To Wake To Sleep Again
Group Grope/Wet Garden/New Cops
July 2, 2019
The Green Lantern
Lexington, KY
Group Grope and Wet Garden from Athens, GA made a stop at Green Lantern on a brief summer tour. Unfortunately, I had to leave before Lexington’s New Cops performed. I’ll definitely be on the lookout for them the next time they play.
With Group Grope and Wet Garden, you stand and listen and think and experience the sounds that you’re given. It is an act of meditation.
Group Grope, described as “hardware techno” on the event page,creates a dizzying amount of sounds from synthesizer, drum machine, and at least one delay pedal (a Memory Man, I’m 90% certain). Group Grope is comprised of Micheal Pierce on synthesizer and Wyatt Nicholson on drum machine and synthesizer. Both were seated at a folding card table, on top of which rested their instruments. While there’s not much to watch, at least for the synth ignorant like myself, it was cool to experience what looked like scientists delicately controlling an experiment as they manipulated sounds with the turn of knobs and the pressing of buttons. In my notes taken while I was listening/watching, I likened the procedure to finding sounds inside the machines and corralling or taming them into something you want to...dance to, move to, walk to, think to, be mesmerized by. There seemed to be an agency at work quite unlike playing a string or wind instrument.
Group Grope’s live performance is part plan and part improvisation. I was able to ask a couple of questions to Wyatt Nicholson after the set. Simply, I asked: do you plan? Are you ever surprised? He answered yes to both. What’s interesting is that they plan the structure of when things are supposed to happen such as shifts in drum beat but the surprise comes when a synthesizer oscillates in unexpected ways. So, while there is a definite structure to the compositions, they are always responding to sounds as they develop in the moment.
Where Group Grope was rather bouncy and frenetic, I found Wet Garden to be subdued and dreamy. This duo consists of Micheal Pearce on guitar and synthesizer with very hushed, haunting vocals by Shannon Perry, vocals that were intentionally unintelligible—toying with the boundary between sense and intuition. You know that words are being spoken, that somewhere in that mix of sound sense is being made, but ultimately remain beyond the grasp of reason and logic. As I was listening, I felt compelled to allow my mind to wander along the vocal melodies and moods of the music. I had an idea—what if I began writing my thoughts in a stream of conscious manner? So, I did. And this is perhaps the best way to describe what I heard.

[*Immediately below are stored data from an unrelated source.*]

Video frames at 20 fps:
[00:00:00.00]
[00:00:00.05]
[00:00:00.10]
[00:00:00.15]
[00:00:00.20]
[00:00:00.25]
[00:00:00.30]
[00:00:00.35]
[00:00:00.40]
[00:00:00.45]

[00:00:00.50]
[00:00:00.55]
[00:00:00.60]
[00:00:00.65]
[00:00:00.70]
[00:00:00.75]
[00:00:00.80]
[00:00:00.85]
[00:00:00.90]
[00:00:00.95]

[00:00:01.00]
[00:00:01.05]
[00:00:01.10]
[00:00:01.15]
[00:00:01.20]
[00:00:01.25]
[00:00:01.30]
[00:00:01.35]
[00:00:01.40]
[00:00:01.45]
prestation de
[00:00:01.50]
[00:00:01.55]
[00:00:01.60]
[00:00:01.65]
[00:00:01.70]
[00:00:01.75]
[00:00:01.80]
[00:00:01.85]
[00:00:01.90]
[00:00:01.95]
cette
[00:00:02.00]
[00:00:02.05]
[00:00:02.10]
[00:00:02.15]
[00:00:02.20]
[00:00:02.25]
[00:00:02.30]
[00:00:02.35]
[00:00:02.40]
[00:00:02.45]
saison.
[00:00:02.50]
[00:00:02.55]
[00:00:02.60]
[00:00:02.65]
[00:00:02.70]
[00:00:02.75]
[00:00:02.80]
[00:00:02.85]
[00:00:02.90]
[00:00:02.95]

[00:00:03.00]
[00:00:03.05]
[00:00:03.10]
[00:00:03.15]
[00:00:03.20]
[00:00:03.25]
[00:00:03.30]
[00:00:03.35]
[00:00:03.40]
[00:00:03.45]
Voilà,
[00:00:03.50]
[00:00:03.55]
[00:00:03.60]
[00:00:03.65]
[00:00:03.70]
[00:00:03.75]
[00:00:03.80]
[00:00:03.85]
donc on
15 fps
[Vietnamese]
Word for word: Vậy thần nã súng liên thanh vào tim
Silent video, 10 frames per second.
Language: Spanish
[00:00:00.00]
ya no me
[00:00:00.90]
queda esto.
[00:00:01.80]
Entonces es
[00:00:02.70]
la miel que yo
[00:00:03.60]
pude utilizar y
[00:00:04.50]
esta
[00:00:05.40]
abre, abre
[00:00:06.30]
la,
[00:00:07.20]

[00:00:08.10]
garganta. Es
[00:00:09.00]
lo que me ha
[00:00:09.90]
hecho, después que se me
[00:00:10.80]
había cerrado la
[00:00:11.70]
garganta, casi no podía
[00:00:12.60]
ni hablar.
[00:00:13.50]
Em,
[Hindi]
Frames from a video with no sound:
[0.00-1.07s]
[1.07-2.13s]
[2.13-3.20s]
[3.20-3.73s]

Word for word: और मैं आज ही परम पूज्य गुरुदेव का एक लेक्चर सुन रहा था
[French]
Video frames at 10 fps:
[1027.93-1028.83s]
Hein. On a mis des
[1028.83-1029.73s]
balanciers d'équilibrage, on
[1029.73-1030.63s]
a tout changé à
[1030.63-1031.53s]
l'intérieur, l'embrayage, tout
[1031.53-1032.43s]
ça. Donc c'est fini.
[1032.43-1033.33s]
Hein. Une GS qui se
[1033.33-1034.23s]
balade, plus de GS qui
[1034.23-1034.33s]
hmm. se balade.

The recesses of my mind are the voices you hear on and on and on and on.
You must you must you just must make it and make it again and then again.
The kids are playing in the lagoon let them alone let them let them just be alone safety nets about the tree of triumph and hopes long associated with the lack of night and dreams are coming before I can wake up to sleep again. My mind my mind why my mind did you sleep before my mind woke up into trees without geography suitable for employment. Go.
This is Saturday salad days in parks of lore before time began to stand.
It’s humbling to write about something you don’t really understand. To try and describe something for which you lack technical terminology is frustrating. Yet, that’s no reason to not write. I imagine it to be like what amateur viewers of the first Kandinsky paintings felt, and it puts me in touch with my younger self when watching Un Chien Andalou for the first time. Humbling, but that’s reason enough to embrace the task.
So, here we are. Here I am, giving witness to a particular happening that contributes to the diversity and eccentricity of our Lexington music scene.
Christopher R. Boss writes copy for softshake.org, writes songs for Kind Skies and The Warm Jets, and has written a dissertation on American Literature that gathers dust in a library. He teaches English in his spare time.